Visitor Center, Hawk Mountain
I don’t know why it took ten years. I’m not about making excuses but I’m also not going to chew myself up on a blog post. I never felt Tim crawling up my back about getting this done and I’ve come to believe that things happen right when they should, even if the timing doesn’t seem to make sense. It’s been within the past year that I learned that the Appalachian Trail comes through Port Clinton, right along Pennsylvania Route 61, just north of Hamburg, and I, like Tim, am a Cabela’s fan. I go to the store in Hamburg a few times per year. Whatever Tim’s favorite parts of the trail, he never told me, but there’s a little parking lot just south of Port Clinton, with a steep little path that connects to the AT. I’m still not happy that it took ten years, but I’m sure that what I actually did was better than what I would have done a decade ago, so if there is a reason for the delay, that’s probably it.
On July 24, 2022, a bit more than ten years since Tim died and a bit less than ten years since I made that promise, I left about half a teaspoon of his ashes at the top of that little path. I heard him for a second, when I decided not to climb down to the AT proper. Yeah, yeah, but you didn’t get to my age. I left him on the trail, which was also a recent decision. My original plan was to leave him on the side of the trail, but within the last few months, I decided to put him on the trail, let his ashes get into the treads of another hiker’s boots and take him for a ride. He would have liked that.
From there, we went south, to Cabela’s, and on the way back north, we saw four AT hikers southbound from the Port Clinton trailhead toward Cabela’s. I like to think that they picked up Tim and brought him along. No matter where they left him, it would be a place that he liked, and if they missed him then someone else took him. He belonged with AT through-hikers. That was his tribe.
After Cabela’s, we drove to the top of Hawk Mountain, a nearby bird sanctuary on a migratory route. The AT goes over the shoulder of this mountain. As for hiking to that junction, well, I’m in no shape for “steep and rocky” these days. I know that Tim hiked the section by Port Clinton. I don’t know if he explored Hawk Mountain but it is a beautiful place and I scattered what I had left, maybe a tablespoon or so, at the South Overlook.
In both cases, something amazing happened. Cremains are distinctive, if you have seen them. In both cases, what was left of Tim vanished within a few seconds, no trace of him. That will happen to all of us someday. At the South Overlook, a slight breeze carried him into the valley below, and for just a moment, I heard Tim again, felt a gulp of joy and a bit less weight on my back. When I set Tim free, I also set myself free.
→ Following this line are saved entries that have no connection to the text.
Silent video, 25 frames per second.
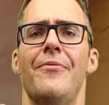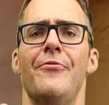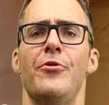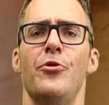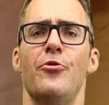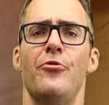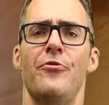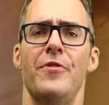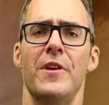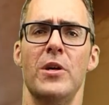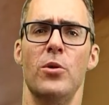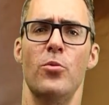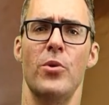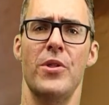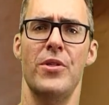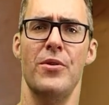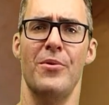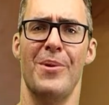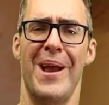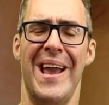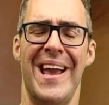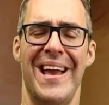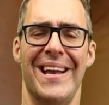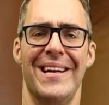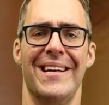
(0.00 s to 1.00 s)
If you feel with
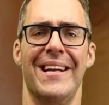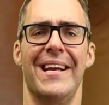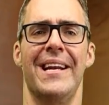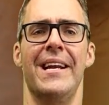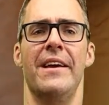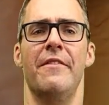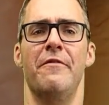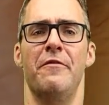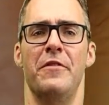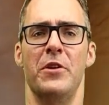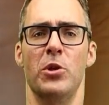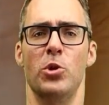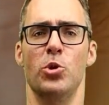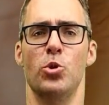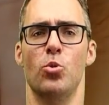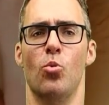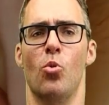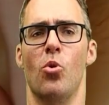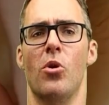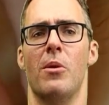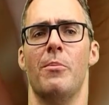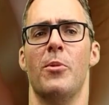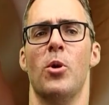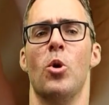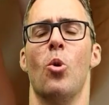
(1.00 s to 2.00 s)
your hand and it feels
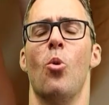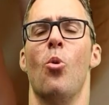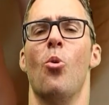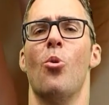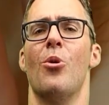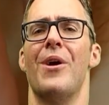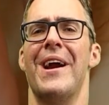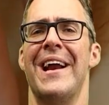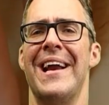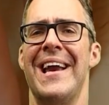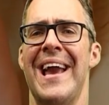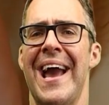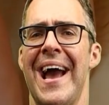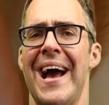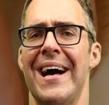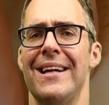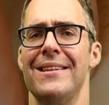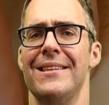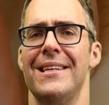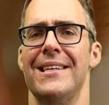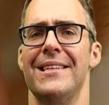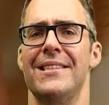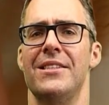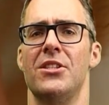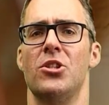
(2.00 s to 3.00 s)
warmer, or a
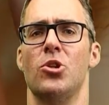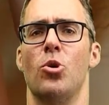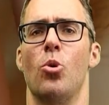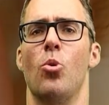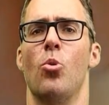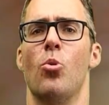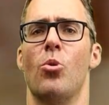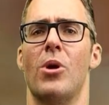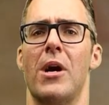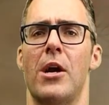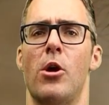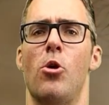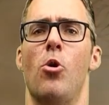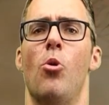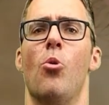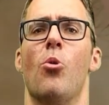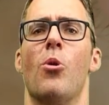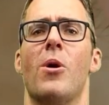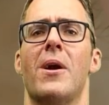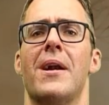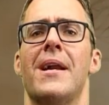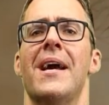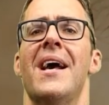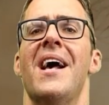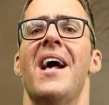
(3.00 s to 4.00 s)
callus or a
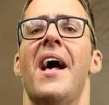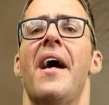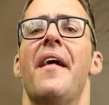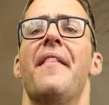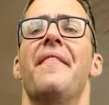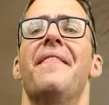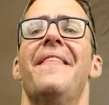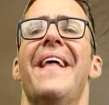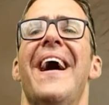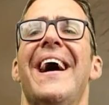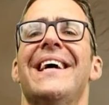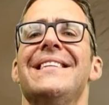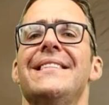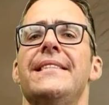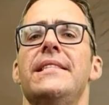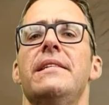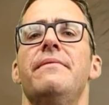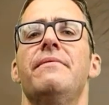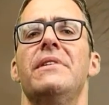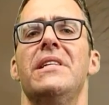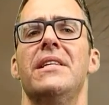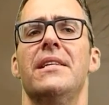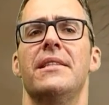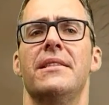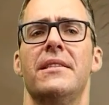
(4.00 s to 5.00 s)
corn, that's
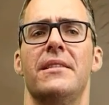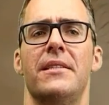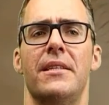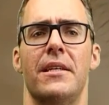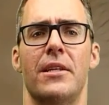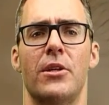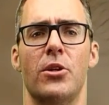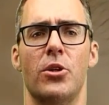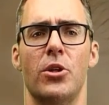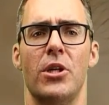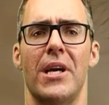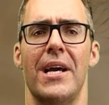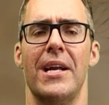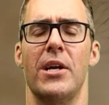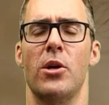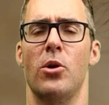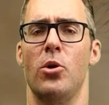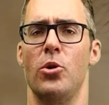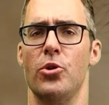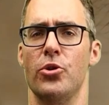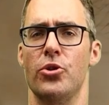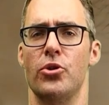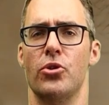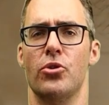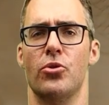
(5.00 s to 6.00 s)
even considered an
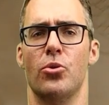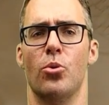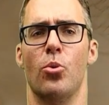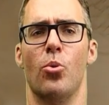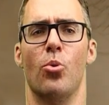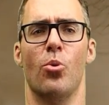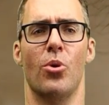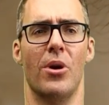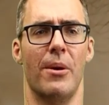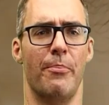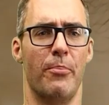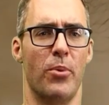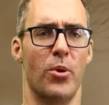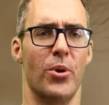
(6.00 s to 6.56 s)
ulcer or a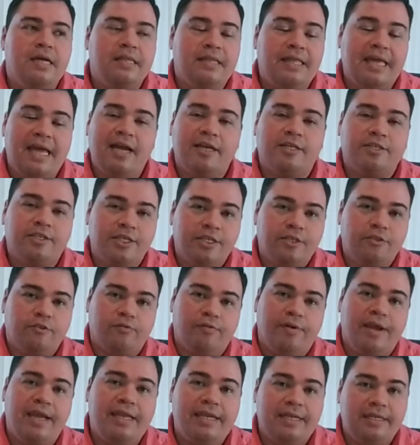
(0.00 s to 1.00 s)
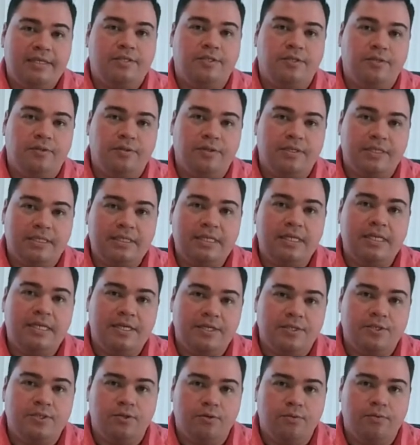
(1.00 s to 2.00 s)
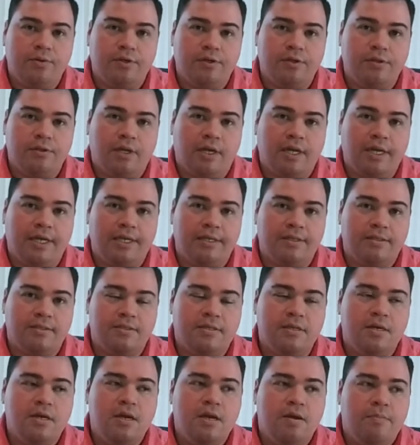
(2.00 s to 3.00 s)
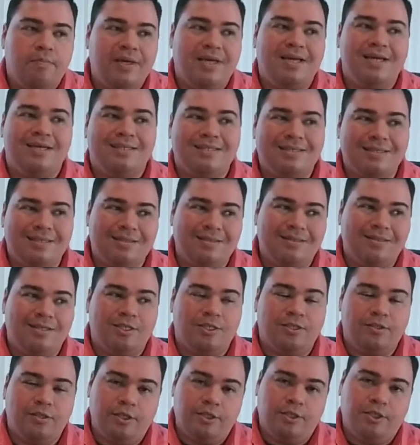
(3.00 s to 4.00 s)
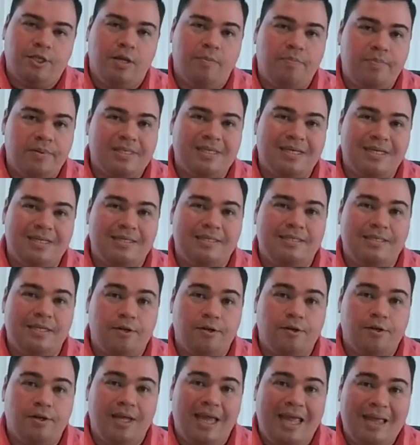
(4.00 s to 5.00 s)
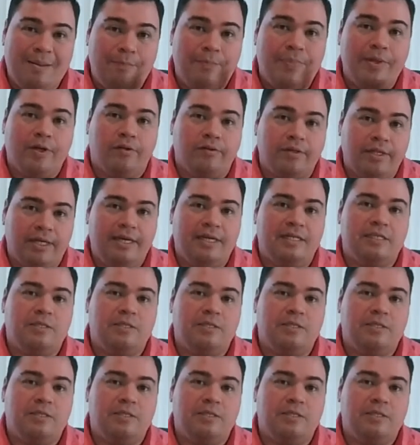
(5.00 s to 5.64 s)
They actually drain into the city sewer lines because the ship is considered a building.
That distaste for being stuck that he had? Not a problem. If the four AT hikers somehow missed him, it’s OK, because there have been storms since that day. As for the South Outlook, Tim was gone in a heartbeat. I have included pictures of the places, but, to borrow a line from Legends of the Fall, his grave is unmarked but it doesn’t matter. Tim isn’t there.
I hope to see him again one day. Rest easy, brother.
Appalachian Trail at Port Clinton, PA
Farley, F. (1986). The big T in personality. Psychology Today, 44-52.